> [DATA SHOWN]

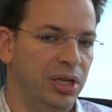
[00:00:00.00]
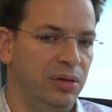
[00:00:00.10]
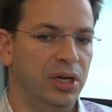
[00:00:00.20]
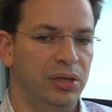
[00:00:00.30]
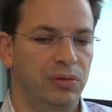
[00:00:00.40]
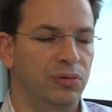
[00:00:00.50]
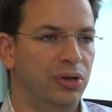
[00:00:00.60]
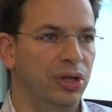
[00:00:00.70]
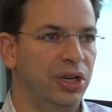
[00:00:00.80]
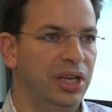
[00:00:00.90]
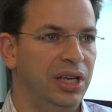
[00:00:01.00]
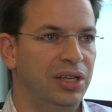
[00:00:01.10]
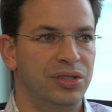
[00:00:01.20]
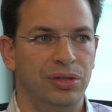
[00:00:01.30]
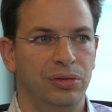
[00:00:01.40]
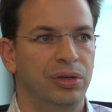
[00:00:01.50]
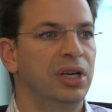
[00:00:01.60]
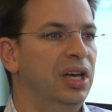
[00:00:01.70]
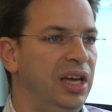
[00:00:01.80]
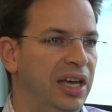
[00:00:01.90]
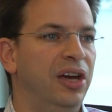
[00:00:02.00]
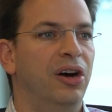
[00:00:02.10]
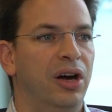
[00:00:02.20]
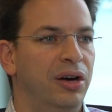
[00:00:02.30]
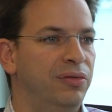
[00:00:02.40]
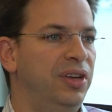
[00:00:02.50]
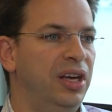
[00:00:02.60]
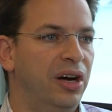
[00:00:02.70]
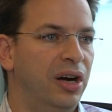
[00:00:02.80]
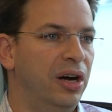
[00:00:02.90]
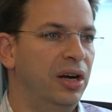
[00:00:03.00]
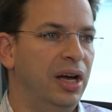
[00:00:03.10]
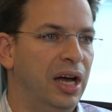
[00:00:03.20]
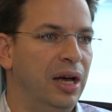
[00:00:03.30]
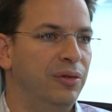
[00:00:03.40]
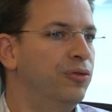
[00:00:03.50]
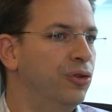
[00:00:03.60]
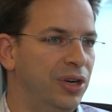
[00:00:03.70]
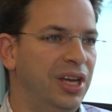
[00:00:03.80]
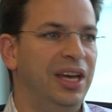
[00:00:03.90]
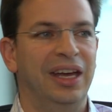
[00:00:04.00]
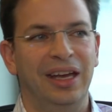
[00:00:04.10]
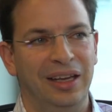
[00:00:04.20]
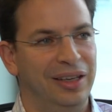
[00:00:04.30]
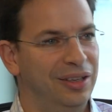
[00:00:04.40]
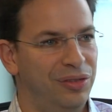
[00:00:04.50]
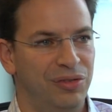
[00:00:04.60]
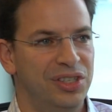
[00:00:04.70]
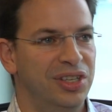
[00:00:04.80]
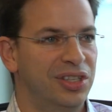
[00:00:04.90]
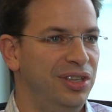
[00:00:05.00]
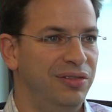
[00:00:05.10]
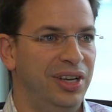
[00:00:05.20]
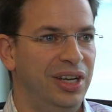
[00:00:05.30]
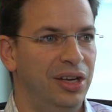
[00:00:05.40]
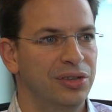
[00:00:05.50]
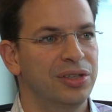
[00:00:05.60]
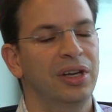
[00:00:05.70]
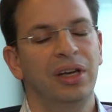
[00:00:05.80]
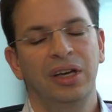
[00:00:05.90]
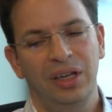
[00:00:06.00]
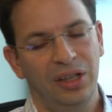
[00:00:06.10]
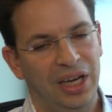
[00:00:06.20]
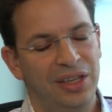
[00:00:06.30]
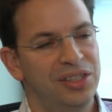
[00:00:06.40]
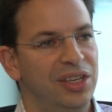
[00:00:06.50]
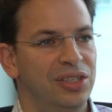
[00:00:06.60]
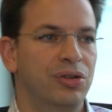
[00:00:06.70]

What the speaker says: And when we're looking into AR, VR, 4K, 360 videos, latency is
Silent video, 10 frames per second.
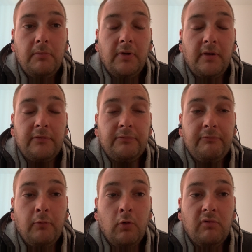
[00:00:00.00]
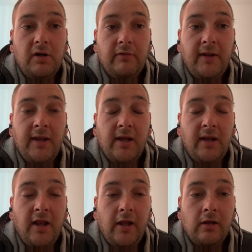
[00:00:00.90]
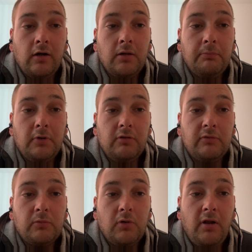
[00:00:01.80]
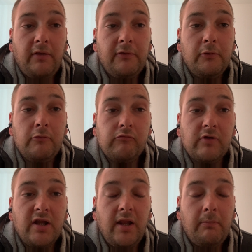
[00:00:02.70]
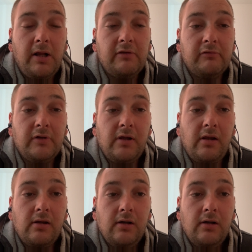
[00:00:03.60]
It's 4 6S LiPo requires 2 3S batteries,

> [REQUIRED WORK]
Exactly restate the lines from the beginning of the data through the line with "[00:00:02.30]", and no others, keeping pictures out.

> [ANSWER SPACE]
[00:00:00.00]
[00:00:00.10]
[00:00:00.20]
[00:00:00.30]
[00:00:00.40]
[00:00:00.50]
[00:00:00.60]
[00:00:00.70]
[00:00:00.80]
[00:00:00.90]
[00:00:01.00]
[00:00:01.10]
[00:00:01.20]
[00:00:01.30]
[00:00:01.40]
[00:00:01.50]
[00:00:01.60]
[00:00:01.70]
[00:00:01.80]
[00:00:01.90]
[00:00:02.00]
[00:00:02.10]
[00:00:02.20]
[00:00:02.30]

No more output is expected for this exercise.